DSPRelated.com
Forums

convolution with fft for image in image search/similarity

Started by Andreas September 30, 2003
Hello!

I have been trying to implement an image in image search algorithm using
fft, as described in the dspguide, chapter 24 (http://www.dspguide.com/),
using FFT Convolution.

As far as I have understood it, the search image is used as some kind of a
filter (like sharpen, etc.) on the original image (in which I search) in
order to give the resulting image a distribution of similarity of the image
one is searching for at that position. (Bright values = the image you are
searching for fits this part of the image you search in very well.)
I hope this is kind of understandable..

Anyway, this is the algorithm as I have understood it, and I have been
trying to implement/copy it, but in vain:
1. embed the 2 images (large: image to search in, small: image to search in
the large one) into 2 large images, the edge-size of which is to be a power
of 2 and larger than the sum of the 2 original image-edge-sizes
The smaller image is being embedded after having been rotated by 180
degrees.
(is the restriction on the size of the edges necessary??)
2. fill the rest of the new images with 0s (black)
3. do a 2d fft on both images
4. multiply them, small * large (ordering is important, isnt it?)
5.do a 2d ifft on the product
6. this should be the desired image/matrix (high values imply a high
similarity between the small image and the large image at that position) (I
have complex numbers here.. they are not an image anymore. Do I just take
the real part?)

Unfortunately, all I get out of this is rubbish..  and I dont rather know,
why. I have tried a few different possibilities, like offsetting the image
(256 grayscale) values, so that they are between -128 and 127, and a few
other things, but nothing seems to work really well.

If you have any ideas about what I am doing wrong, what I should be doing,
or where I could find additional information about the matter, please tell
me!!

Many thx in advance,
Andreas


Andreas,

The method you're using seems OK, although I'm not sure about the
reversing one image by 180 degrees.

One thing you might need to do is to pre-whiten the images. The link:

http://www.itee.uq.edu.au/~kootsoop/prewhiteningexample.htm

shows an example of trying to find the singer's nose using
correlation.  It doesn't work very well unless you do some sort of
pre-whitening (like doing a row-wise difference, as a simple example).

Ciao,

Peter K.

-- 
Peter J. Kootsookos

"I will ignore all ideas for new works [..], the invention of which has
 reached its limits and for whose improvement I see no further hope."
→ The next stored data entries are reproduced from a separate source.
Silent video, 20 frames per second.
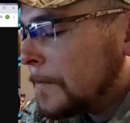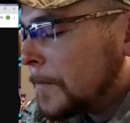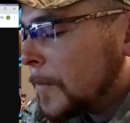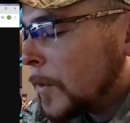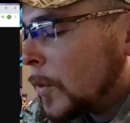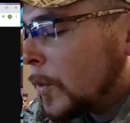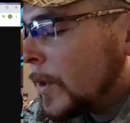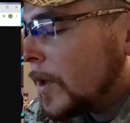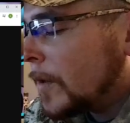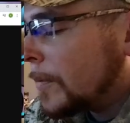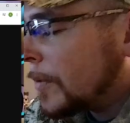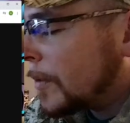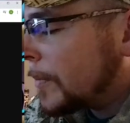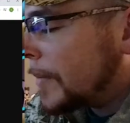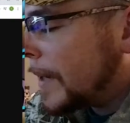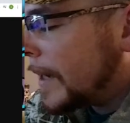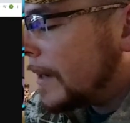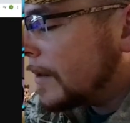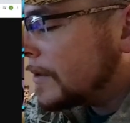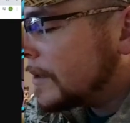We are
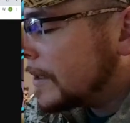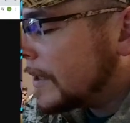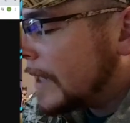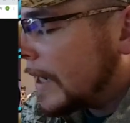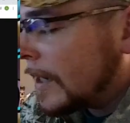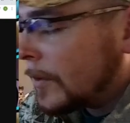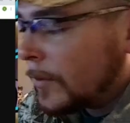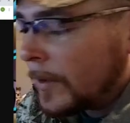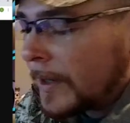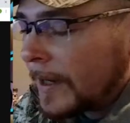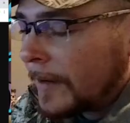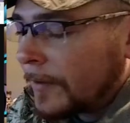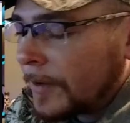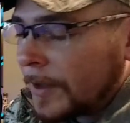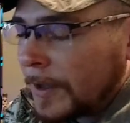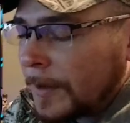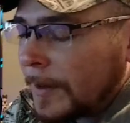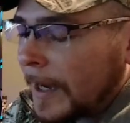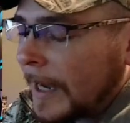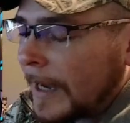prepared to take whatever
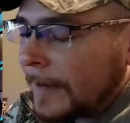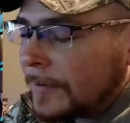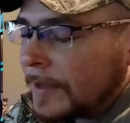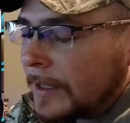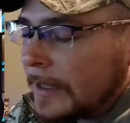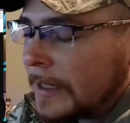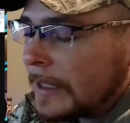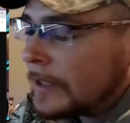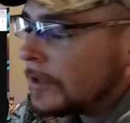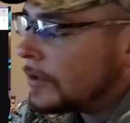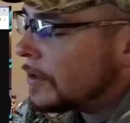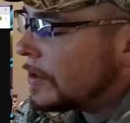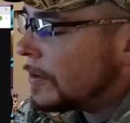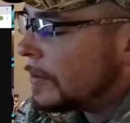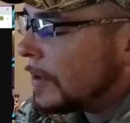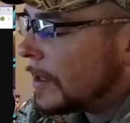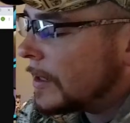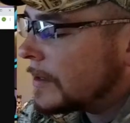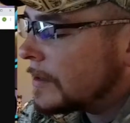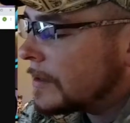you have to dish to
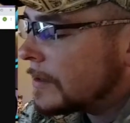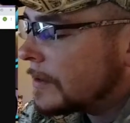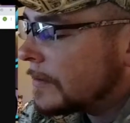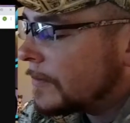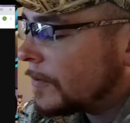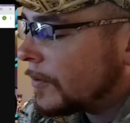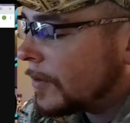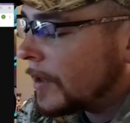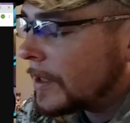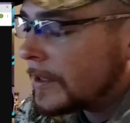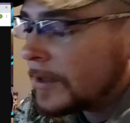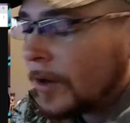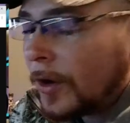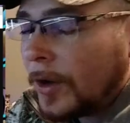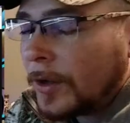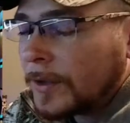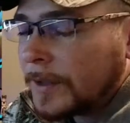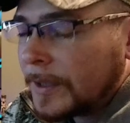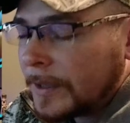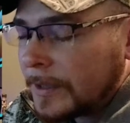us for us
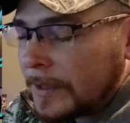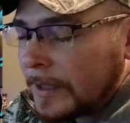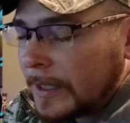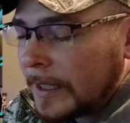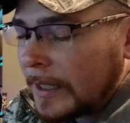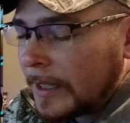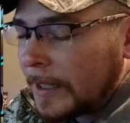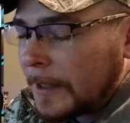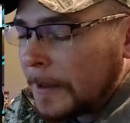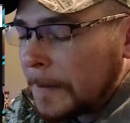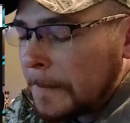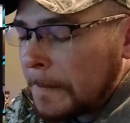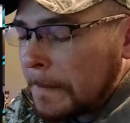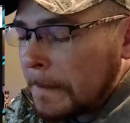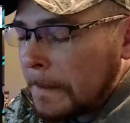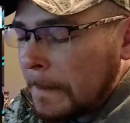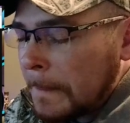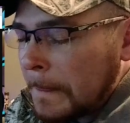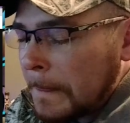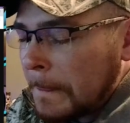all to see
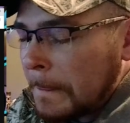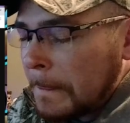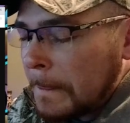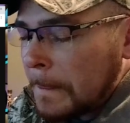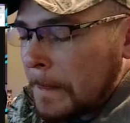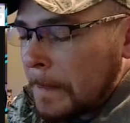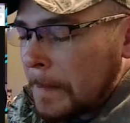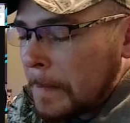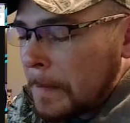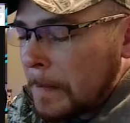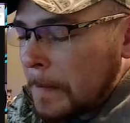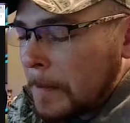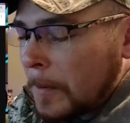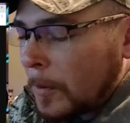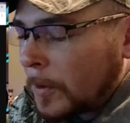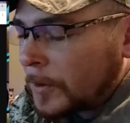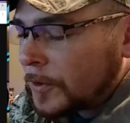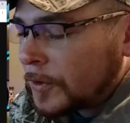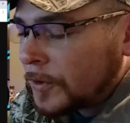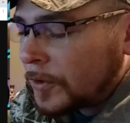
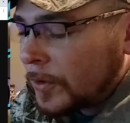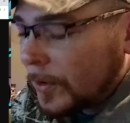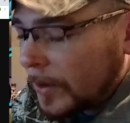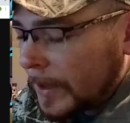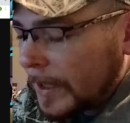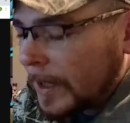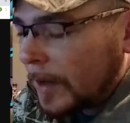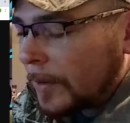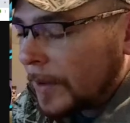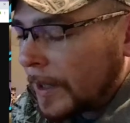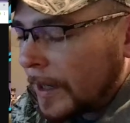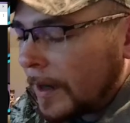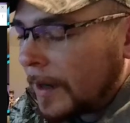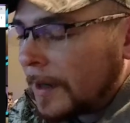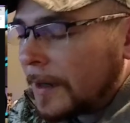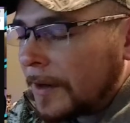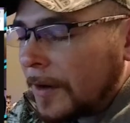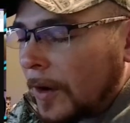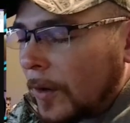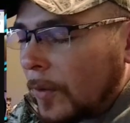what's truly going on
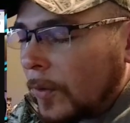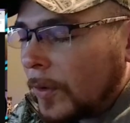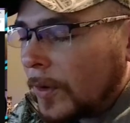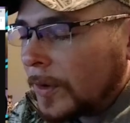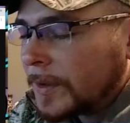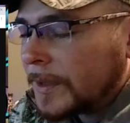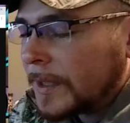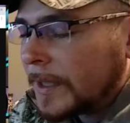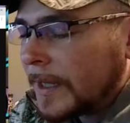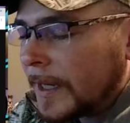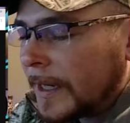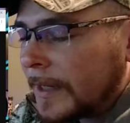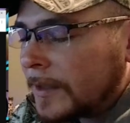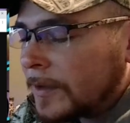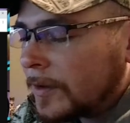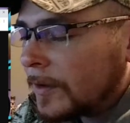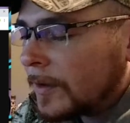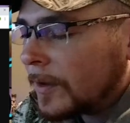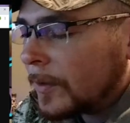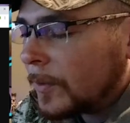in our world today
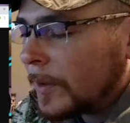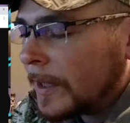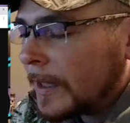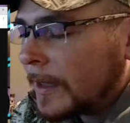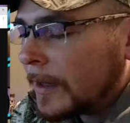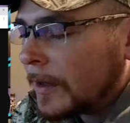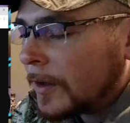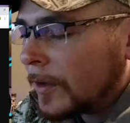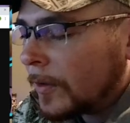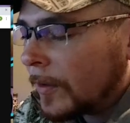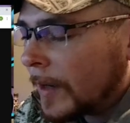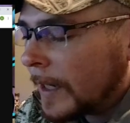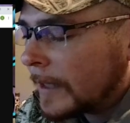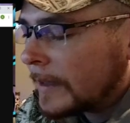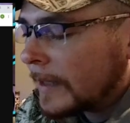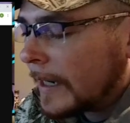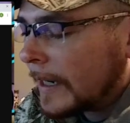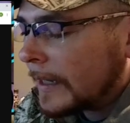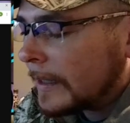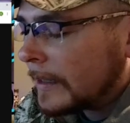so that we can correct
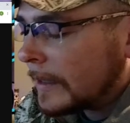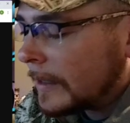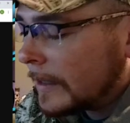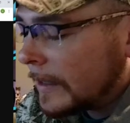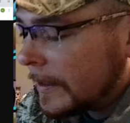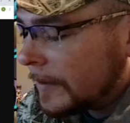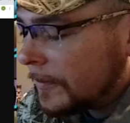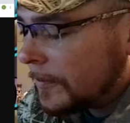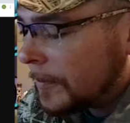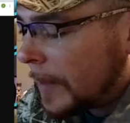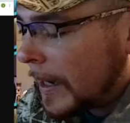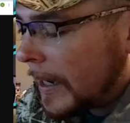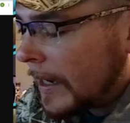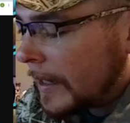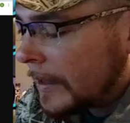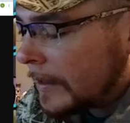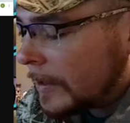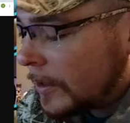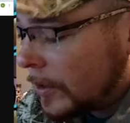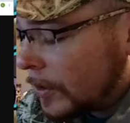that and live
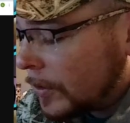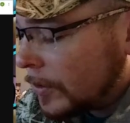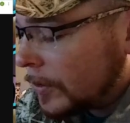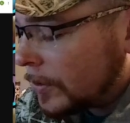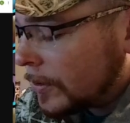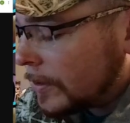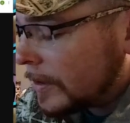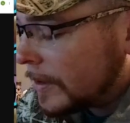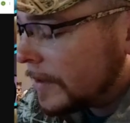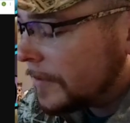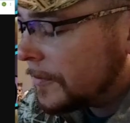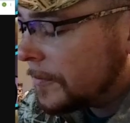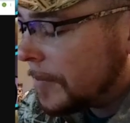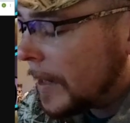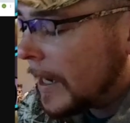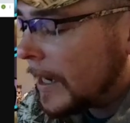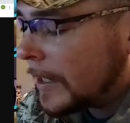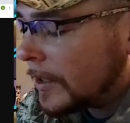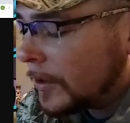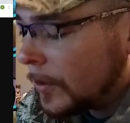by you, live
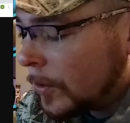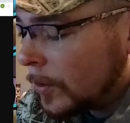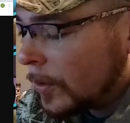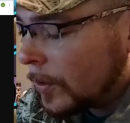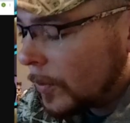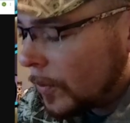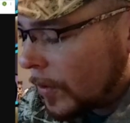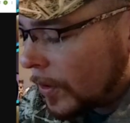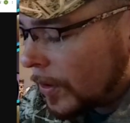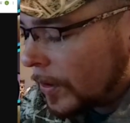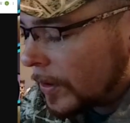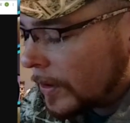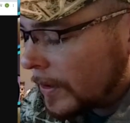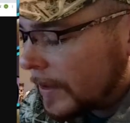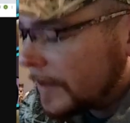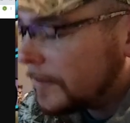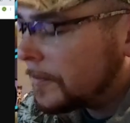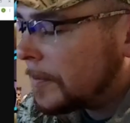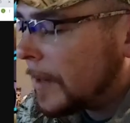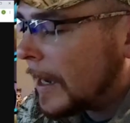by your word,
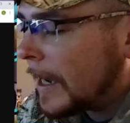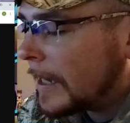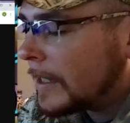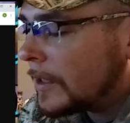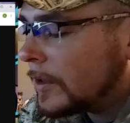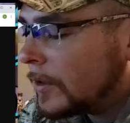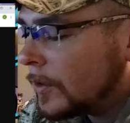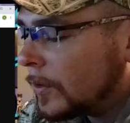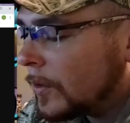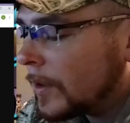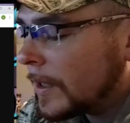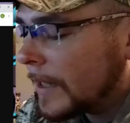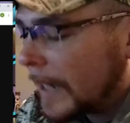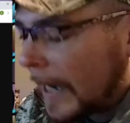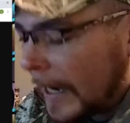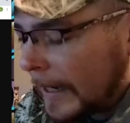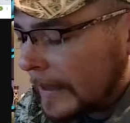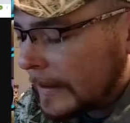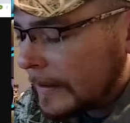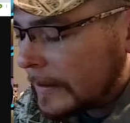live by your
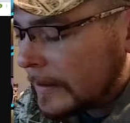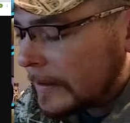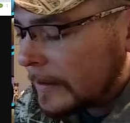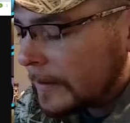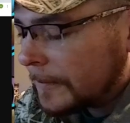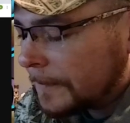guidance.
- Julius Frontinus, c. AD 84
In article <blcgkv$2in$1@nets3.rz.RWTH-Aachen.DE>,
 "Andreas" <reiff(remove_me)@amo.de> wrote:

|  Anyway, this is the algorithm as I have understood it, and I have been
|  trying to implement/copy it, but in vain:
|  1. embed the 2 images (large: image to search in, small: image to search in
|  the large one) into 2 large images, the edge-size of which is to be a power
|  of 2 and larger than the sum of the 2 original image-edge-sizes

You can cut this down to be the power of 2 greater or equal to the 
larger image size, unless you don't want "wrap-around"  correlations 
(matches which begin at the right edge and wrap around to the left, or 
wrap bottom to top).

|  The smaller image is being embedded after having been rotated by 180
|  degrees.

Apparently the rotation by 180 degrees is to reverse the search image 
from top-to-bottom and left-to-right.  This allows the subsequent 
multiplication in the frequency domain to perform correlation instead of 
convolution, but usually it is much easier to just perform the 
multiplication by the complex conjugate of the frequency domain 
components of the search image (no reversal / rotation required).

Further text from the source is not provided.